I know academic politics are vicious, but that she never completely broke away set my teeth on edge.
And when she discovers the fae mound that contains the hero, Conn, things get even crazier. Because of course he’s instantly attracted to her, but because she’s suffered so much abuse she has completely buried her sexual impulses. And Conn has just the magic to “cure” her of all her trauma. The magic peen strikes again.
There’s even an element of the magic va-jay-jay, because Beth turns out to be the first woman who has ever made him feel anything emotional in centuries.
Then it turns out that Beth is a druid, even though she doesn’t know it.
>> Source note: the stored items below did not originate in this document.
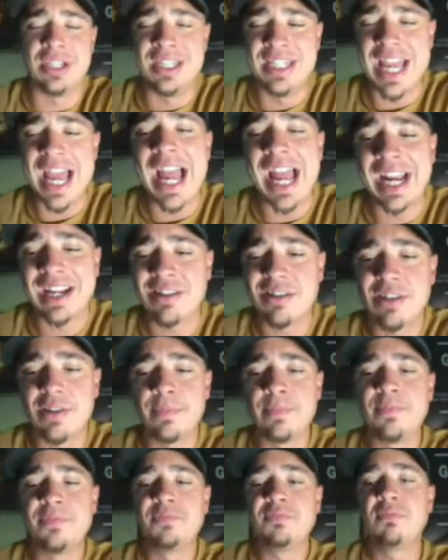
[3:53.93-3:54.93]
DEX,
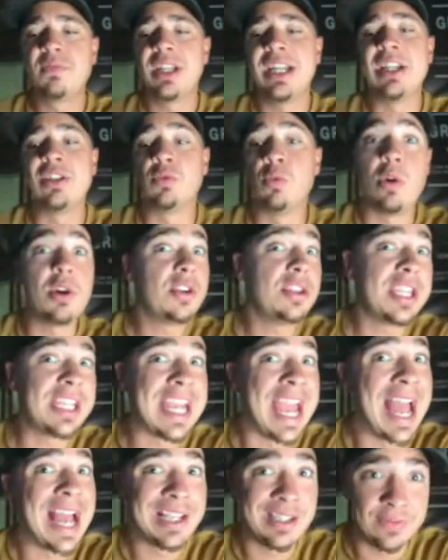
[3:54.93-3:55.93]
is what are the
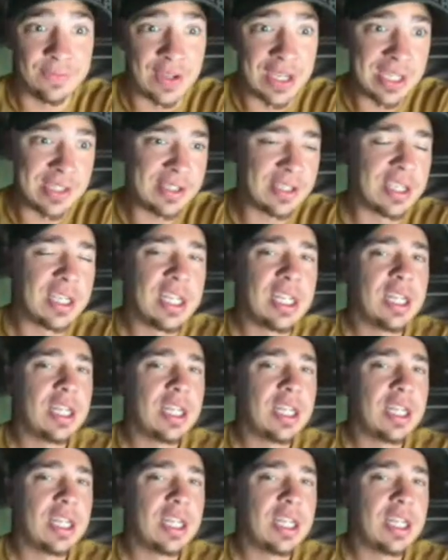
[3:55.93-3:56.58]
gas fees?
Her power is supposed to be so awesome, except that someone needs to die for her to come into her power. In the plot, it seems that she gets pregnant just so that she can have a miscarriage in the climax of the story and use the innocent sacrifice to gain her powers.
Beth just gets traumatized way too much and often, but Conn loving her cures all.
But while Beth keeps taking abuse, and getting kidnapped and drugged (again, her ex pulled that trick before) there’s the story of the fae living in the modern world, how they survive, and that some of them will do anything to bring the old ways back.
The secondary characters in the story were often more interesting than the main characters., Particularly the sorceror Miach who has sired a whole clan of half-fae and is the gang lord of South Boston. (I think his story is the next book in the series, and I want to read it)
However, the way that Beth gets not just beaten, but beaten up at every turn hit too many triggers for me. It’s great that she got past everything, but there was too much everything. I liked the plot, but not the way the heroine started out as a victim and kept getting victimized.
I give Cold Iron a C.
Hold on there…she gets pregnant, loses the baby, and that’s what gets her her powers? but it’s alright, because this god loves her?
And she’s human, he’s immortal…how’s that going to work in the long term again?
The worldbuilding sounds interesting, but the story doesn’t come across as a romance to me.
And don’t get me started on the victim breaking off with the abuser and yet still being a victim. Yes, I’m sure the field if pretty limited at the higher levels of research, but by the same token, wouldn’t people know at least some of what the ex has done to her, and done in general? and if they do, would they let him within five miles of this dig? That sounds problematic to me, charm or not charm.
I couldn’t stop reading the damn thing, so it gets points for compulsion.
Losing her baby to gain her powers wasn’t all right in the story. But her options at the time were to take her powers or die herself. She lost the baby because she was being poisoned and beaten. She gets captured and beaten a lot.
It did feel like the author got her knocked up just so there would be a sacrifice when she was at death’s door. It’s not all right at all in the story.
And her ex’ charm turned out to have supernatural origins. People couldn’t help themselves from believing him. But he still set my teeth on edge.
Charming ex: so it’s a bit of deus ex machina, then?
Miscarriage: what I meant is that it was too obvious a plot device–get her pregnant so she can get her powers on her baby’s death.
Also, I just read a review for this over at Fiction Vixen and found myself amazed that the miscarriage is not mentioned, at least as a potential trigger.